AIR Seminar: Generating and Populating 3D Indoor Scenes
- Starts: 1:00 pm on Wednesday, October 2, 2024
Speaker: Huaizu Jiang
Abstract: Our lab's research aims to advance immersive 3D experiences by developing techniques for creating and populating virtual environments. Imagine taking a (virtual or physical) tour of your dream home, where you and your loved ones can together redesign spaces and swap out furniture virtually in 3D--all before making an offer with little cost. Picture stepping into a virtual room to observe Yo-Yo Ma's intricate fingering techniques on a challenging cello piece witnessing his masterful movements from any angle. The core of our work lies in generating photorealistic 3D environments and synthesizing lifelike virtual humans capable of natural interactions with their surroundings and each other. This research has broad applications in augmented/virtual reality (AR/VR), simulation for embodied AI and robotics, gaming, film making, health care, and ecommerce, etc.

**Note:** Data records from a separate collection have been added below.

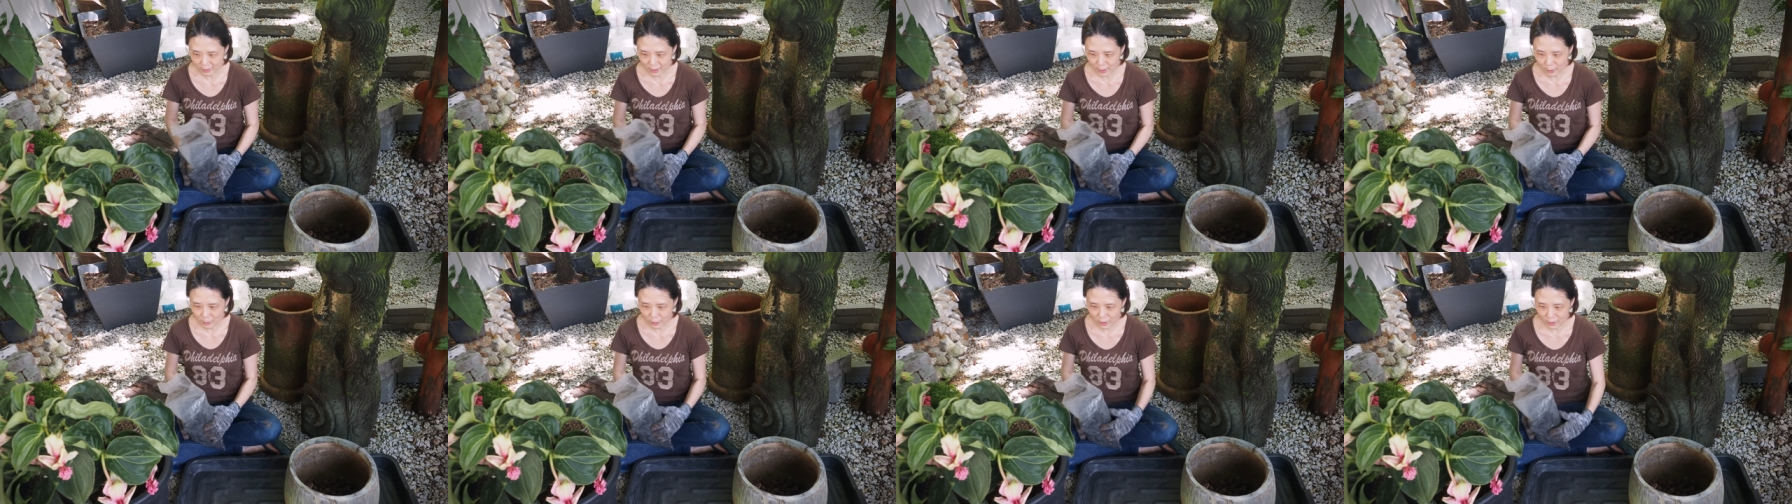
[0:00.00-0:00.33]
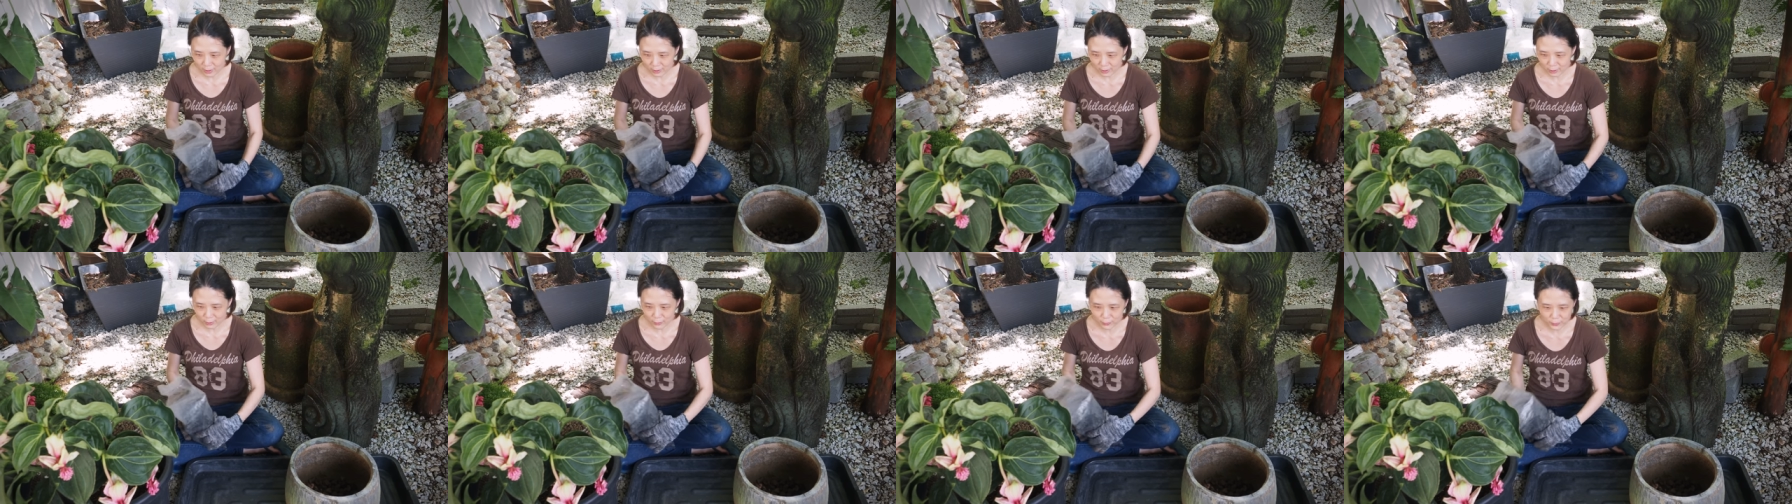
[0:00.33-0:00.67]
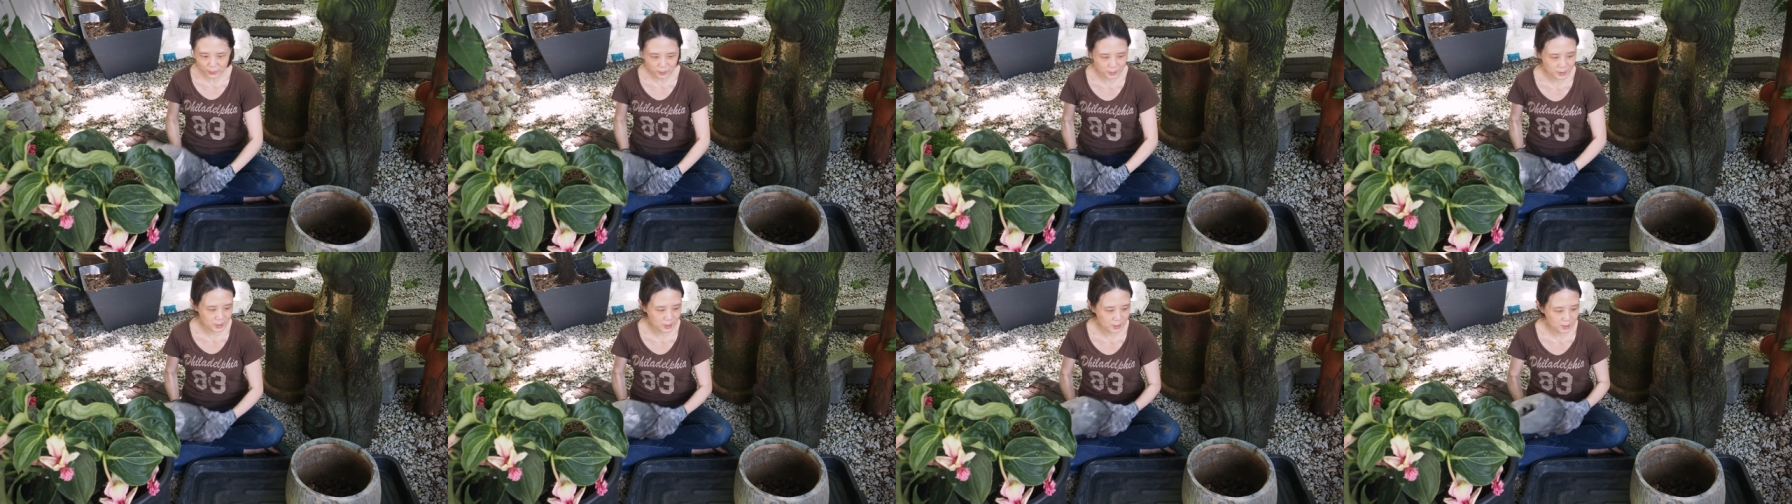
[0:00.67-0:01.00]
I'm not so
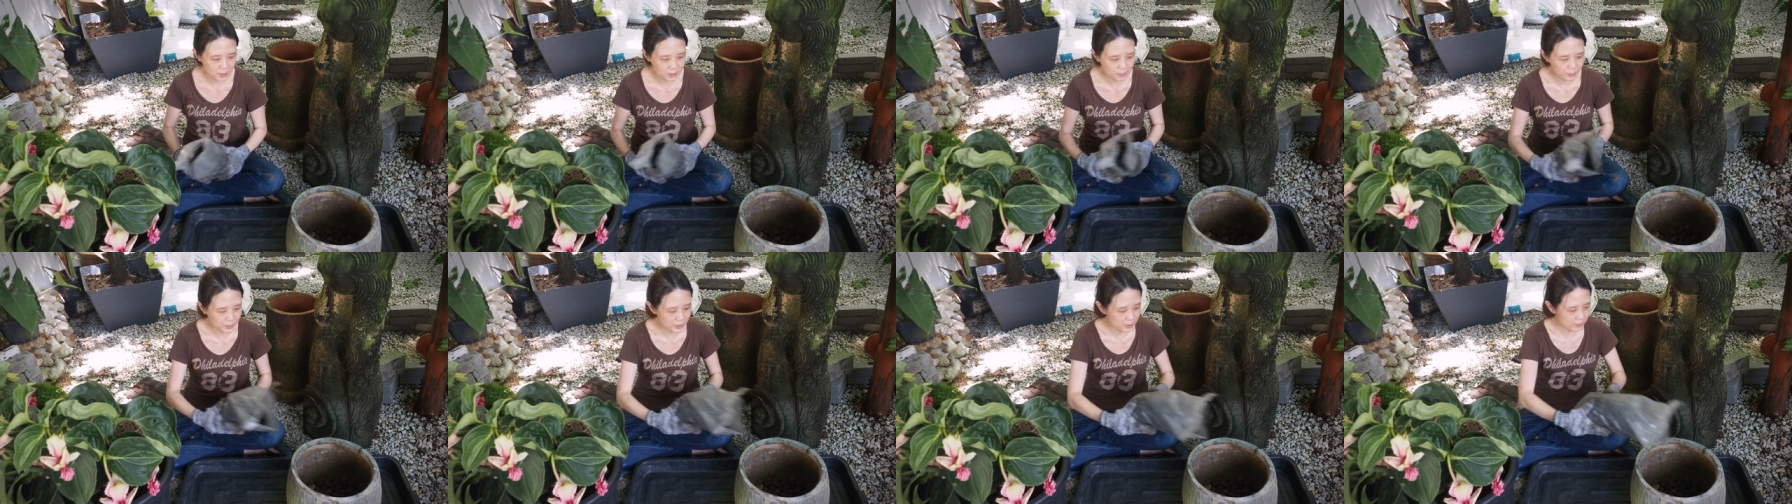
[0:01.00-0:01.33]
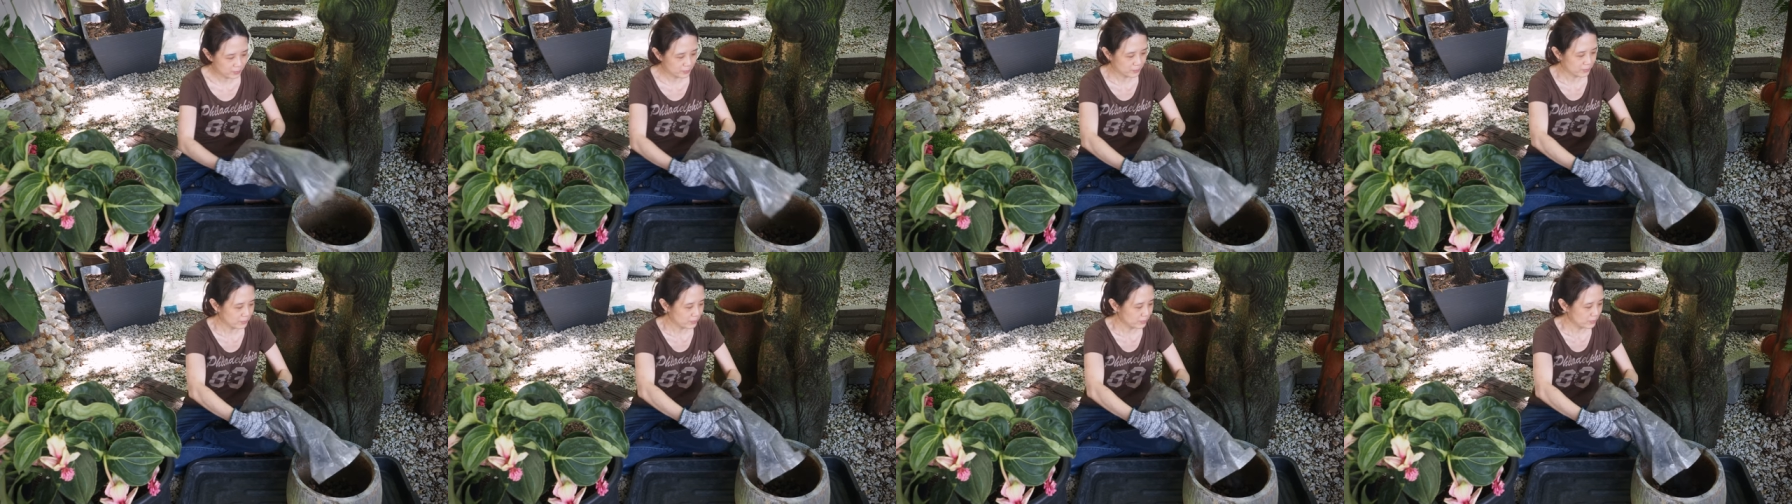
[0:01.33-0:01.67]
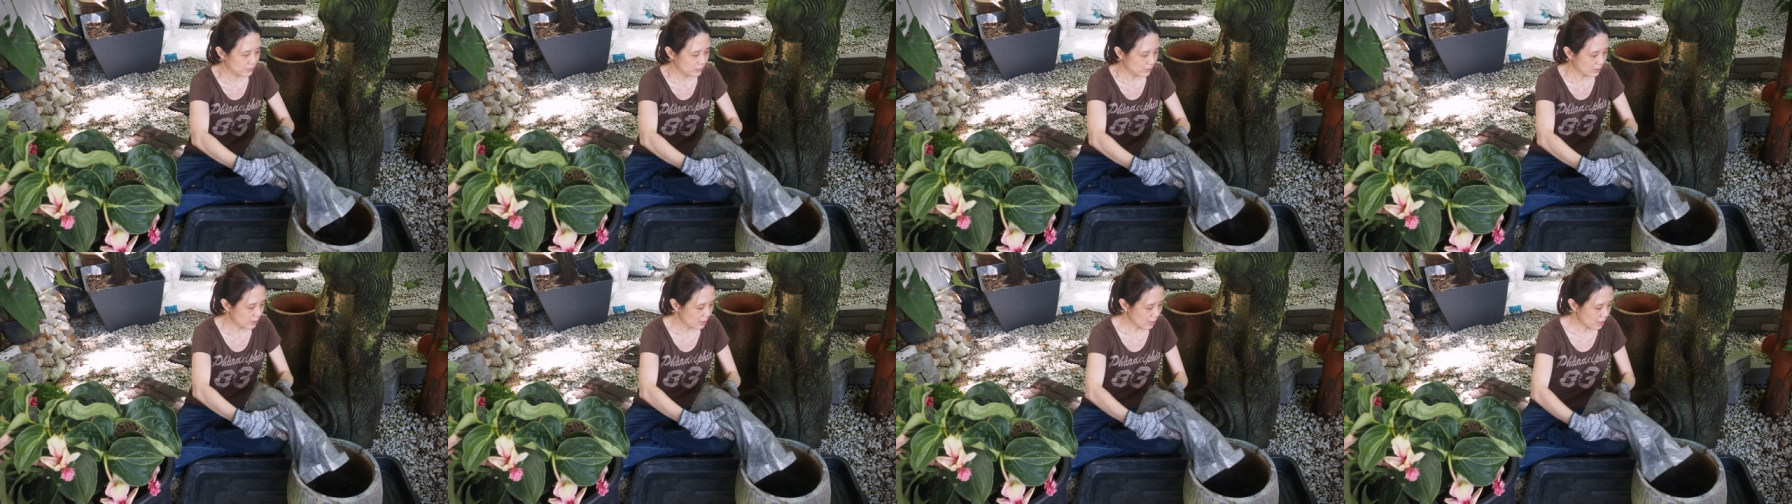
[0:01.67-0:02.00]
familiar, but
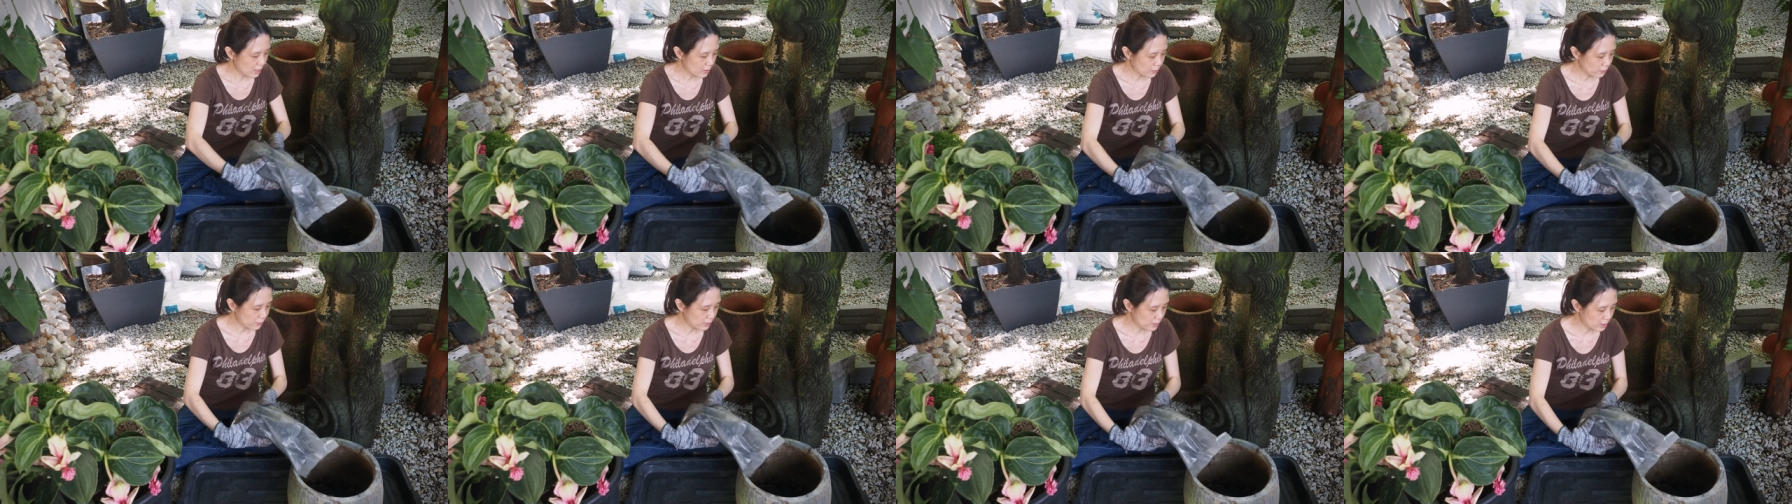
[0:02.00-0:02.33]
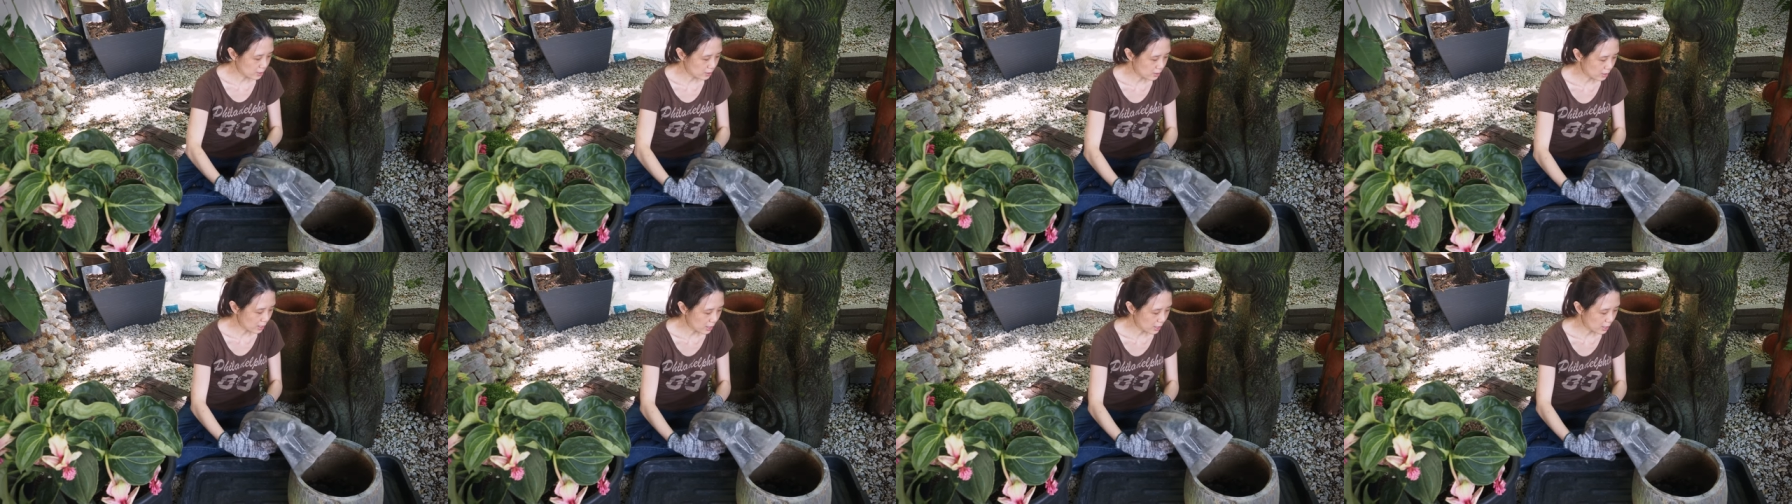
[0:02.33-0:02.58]
I figure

In this talk, I'll share our recent effort toward this grand goal. In the first part, I'll present House Crafter, where we convert floorplans to 3D scenes. Our key insight is to adapt a 2D diffusion model, which is trained on web-scale images, to generate consistent multi-view color (RGB) and depth (D) images across different locations of the scene. Such RGBD images are then used to reconstruct the 3D scene. In the second part, I'll introduce OmniControl and HOI-Diff , where we use the guidance mechanism of diffusion models to incorporate context-aware constraints for human motion generation so they can have natural interactions with the surroundings.
Bio: Huaizu Jiang is an Assistant Professor in the Khoury College of Computer Sciences at Northeastern University. Prior to that, he was a Postdoc at Caltech and Visiting Researcher at NVIDIA. He received his Ph.D. degree in Computer Science from University of Massachusetts, Amherst. He got his bachelor and master’s degrees both from Xi’an Jiaotong University. His long-term research aims to teach machines to develop visual intelligence in a manner analogous to humans by combining 3D and multi-modal cues. In the short term, his research goal is to create smart tools to improve people’s life experiences of using cameras. He received Adobe Fellowship and NVIDIA Graduate Fellowship both in 2019. His research has been supported by NSF, MathWorks, Adobe, and Google.
- Location:
- CDS 1750